Note: list[start:end:steps] is the slice method in python. The above code omitted the first two arguments.

It rings a bell in Mathematica:

Part[list, Span[start, end, step]] <=> list[[start;; end;; step]]

However this isn't gonna work in MMA (or not yet? since mine is still MMA 7)

Range[10][[;; ;; -1]]

Part::take: Cannot take positions 1 through -1 in {1,2,3,4,5,6,7,8,9,10}. >>
Part[{1, 2, 3, 4, 5, 6, 7, 8, 9, 10}, 1 ;; All ;; -1]

This error message gave clues to what happened. When step length is negative, the start index should be greater than the end one - no matter in python or MMA syntax.
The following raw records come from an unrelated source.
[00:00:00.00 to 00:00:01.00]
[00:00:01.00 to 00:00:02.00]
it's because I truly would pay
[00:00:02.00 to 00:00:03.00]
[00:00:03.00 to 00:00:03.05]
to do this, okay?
The problem why this didn't work lies in the omitted arguments. MMA filled them with 1 and All and then got stuck. By contrast python smartly exchanged the two.
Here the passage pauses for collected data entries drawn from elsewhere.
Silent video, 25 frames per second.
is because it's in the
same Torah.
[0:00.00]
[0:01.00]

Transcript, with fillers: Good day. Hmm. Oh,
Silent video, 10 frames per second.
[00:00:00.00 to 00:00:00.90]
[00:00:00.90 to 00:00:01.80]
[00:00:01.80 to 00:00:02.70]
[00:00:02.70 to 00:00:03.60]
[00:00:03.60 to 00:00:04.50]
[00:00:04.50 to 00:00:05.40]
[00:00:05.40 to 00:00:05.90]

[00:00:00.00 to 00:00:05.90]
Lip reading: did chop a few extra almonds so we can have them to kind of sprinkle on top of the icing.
My actual question in this is: How can I can look into the default values /optional arguments of a built-in function like Span? I can't find it in the documentations.


Give another look at the fun code: range(10)[::-1]

My implementation of this it to modify the definitions

Unprotect[Span, Part];
Part[x_List, Span[1, All, k_]] /; k < 0 := Part[x, Span[All, 1, k]];
Protect[Span, Part]

(*behold lol*)

Range[10][[;; ;; -1]]
(* {10, 9, 8, 7, 6, 5, 4, 3, 2, 1} *)

To clear the modifications:

Unprotect[Span, Part]; Clear[Span, Part]; Protect[Span, Part]

or

CompoundExpression@@ Through[{Unprotect, Clear, Protect}[Span, Part]]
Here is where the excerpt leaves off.